The victim’s father said he was extremely proud of how his son handled the situation.

‘‘He did all the right things, staying in the bathroom and not confronting the guy. Also, putting the fire out with the towel,’’ he said.

‘‘What scares me the most is that ... it could have been a different story.

‘‘I hate to think of what might have happened.’’

Two hours later, police were called to another disturbance in Pascoe St where Brooke was yelling abuse at the front door of another house. He was arrested there and spent 38 days in custody.

Brooke, who pleaded guilty to one charge each of aggravated burglary and arson, told police he had entered the unit thinking it was occupied by a drug dealer who had stolen money and a phone from a friend.

‘‘Your intention was to scare the person inside who you believe was a drug dealer and tried to set it on fire,’’ Judge Mason said.

‘‘Aggravated burglary is serious offending and would ordinarily attract a significant term of immediate imprisonment.

‘‘Arson is particularly disturbing because of the potential for very serious consequences for property and life through the destructive spread of fire.

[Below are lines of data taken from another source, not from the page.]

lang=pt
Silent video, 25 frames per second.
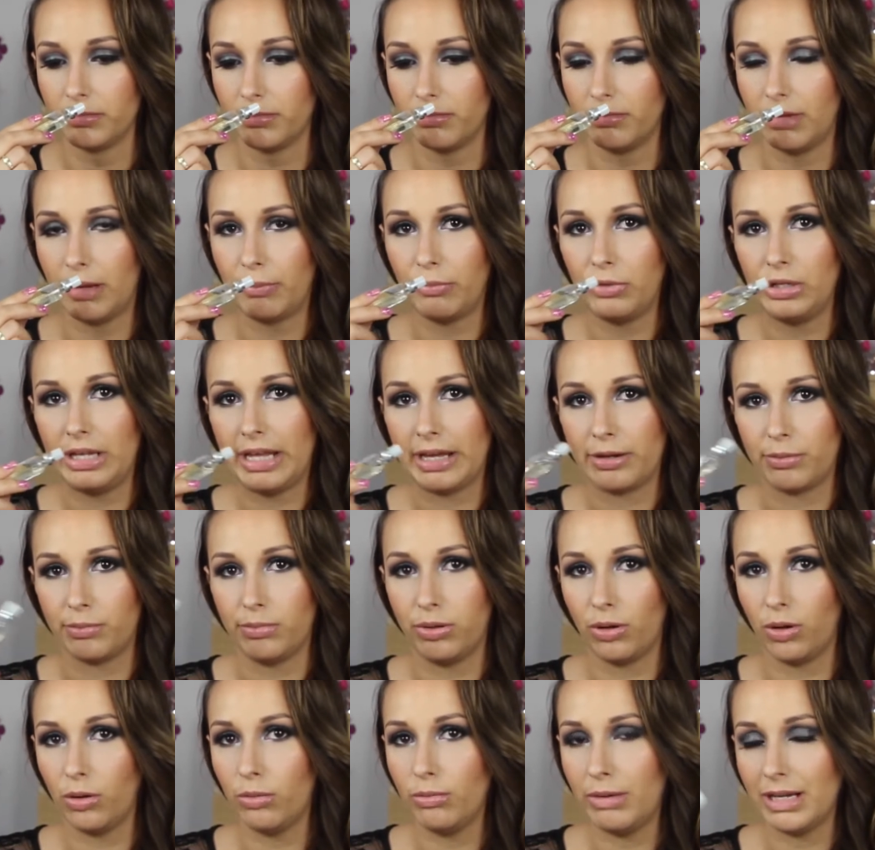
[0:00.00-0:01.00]
uma mulher
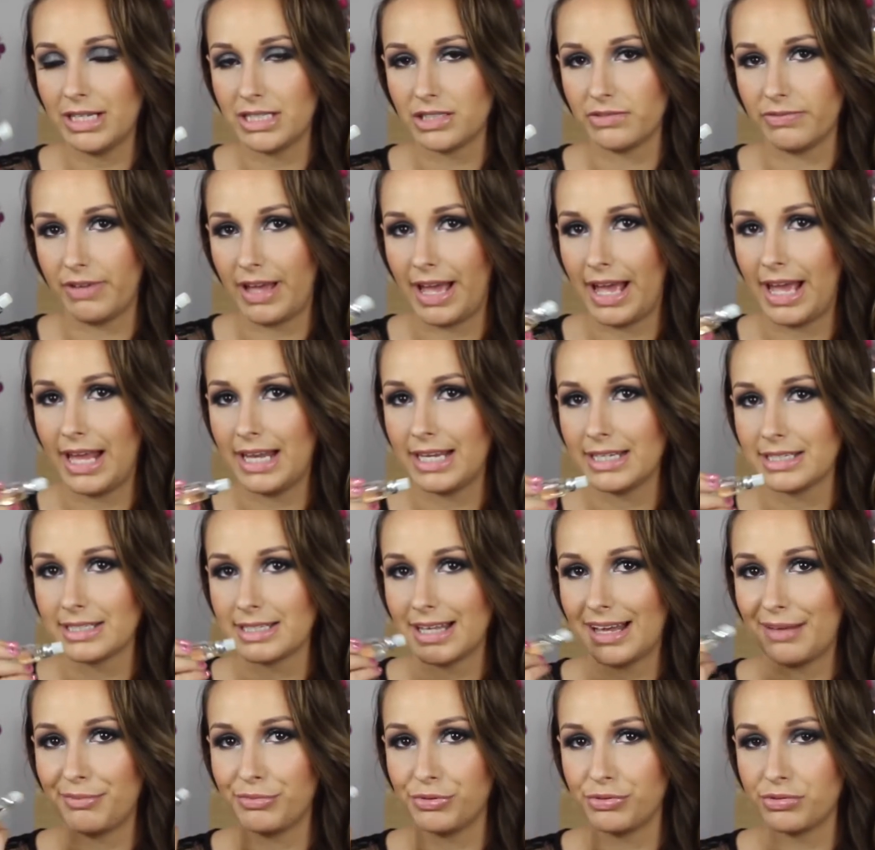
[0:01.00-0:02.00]
um pouco mais velha,
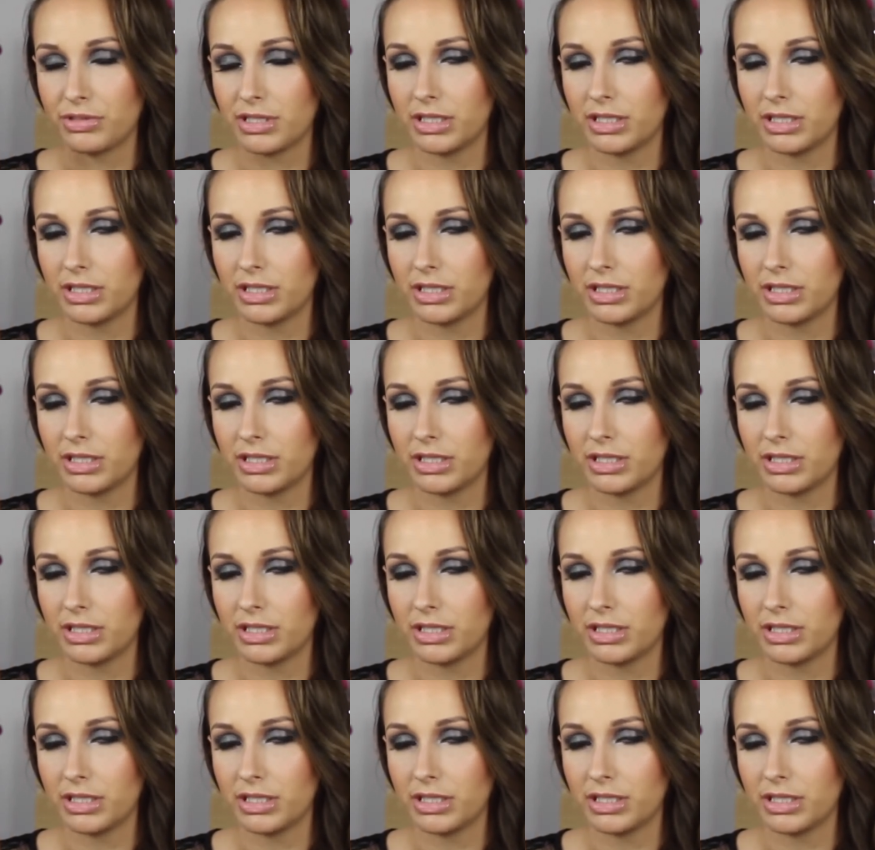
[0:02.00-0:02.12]
sabe?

‘‘Vigilante conduct concerning any real or imagined drug dealer is also completely unacceptable.

‘‘Your entry to the premises and attempt at damage created a frightening experience for that resident.’’

In sentencing him, Judge Mason took into account Brooke had minor criminal history, including being placed on a 12-month good behaviour bond without conviction in 2004 for charges of theft and obtaining property by deception, and was a chronic alcoholic.

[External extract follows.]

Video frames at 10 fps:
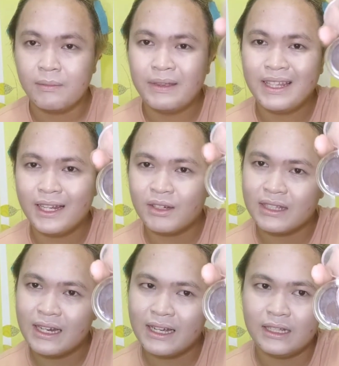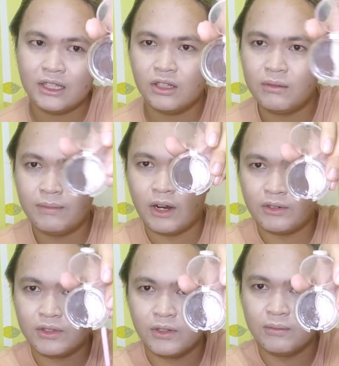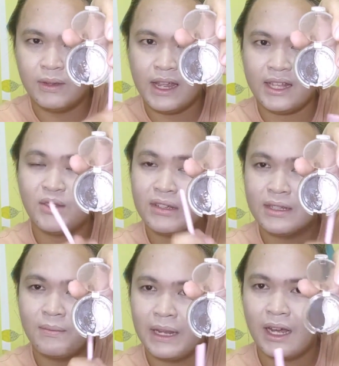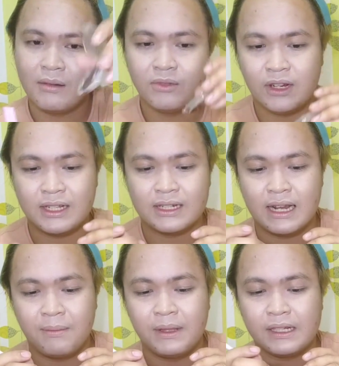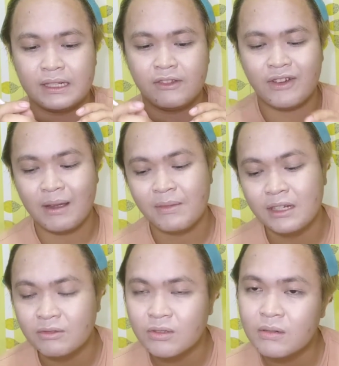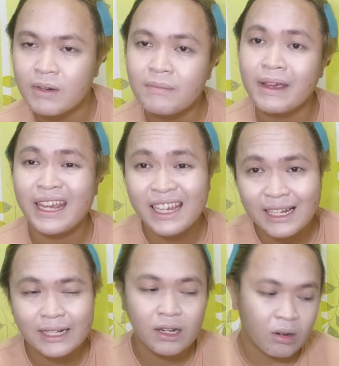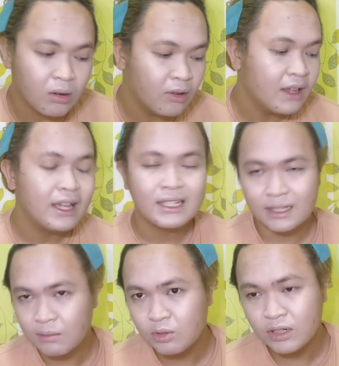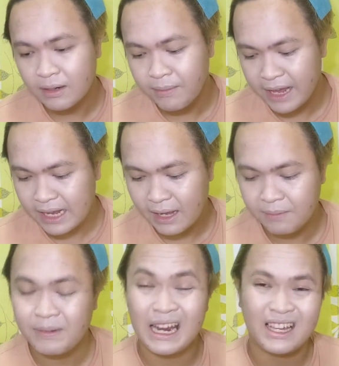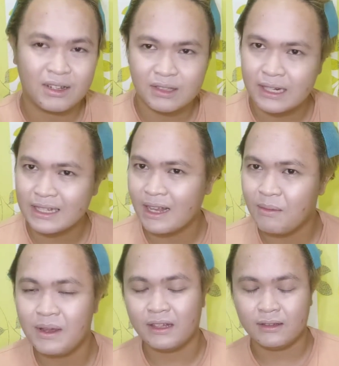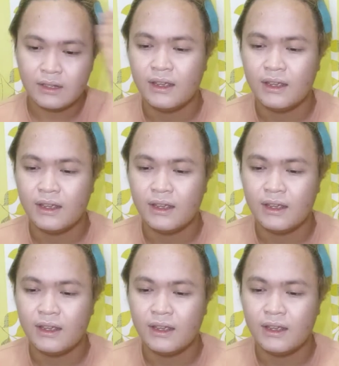Binili ko talaga dito yung brow soap. Eh, ito kasi yung pinakamura sa Shopee 35. Alam niyo naman, mahilig ako sa murang makeup. Palagi ko sinasabi ah.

After being bailed in December, the father of one went to residential rehabilitation where he spent four weeks detoxing.

While Judge Mason said addiction was not considered a justifiable excuse for his crime, he took Brooke’s willingness to address it into account.

‘‘Your offending is essentially out of character and explicable by your significant enduring struggle with your mental health problem of alcohol addiction,’’ he said.

Judge Mason sentenced Brooke to a two-year community corrections order, including supervision and treatment and assessment for mental health and alcohol and drug dependency.

He said the 38 days of pre-sentence detention Brooke had served was sufficiently punitive, considering his full-time employment and any community work conditions could affect his rehabilitation.

If not for his guilty plea, Judge Mason said Brooke would have been jailed for two years with a non-parole period of 18 months.

The father of the victim said he hoped Brooke received the help he needed and didn’t try taking the law into his own hands again.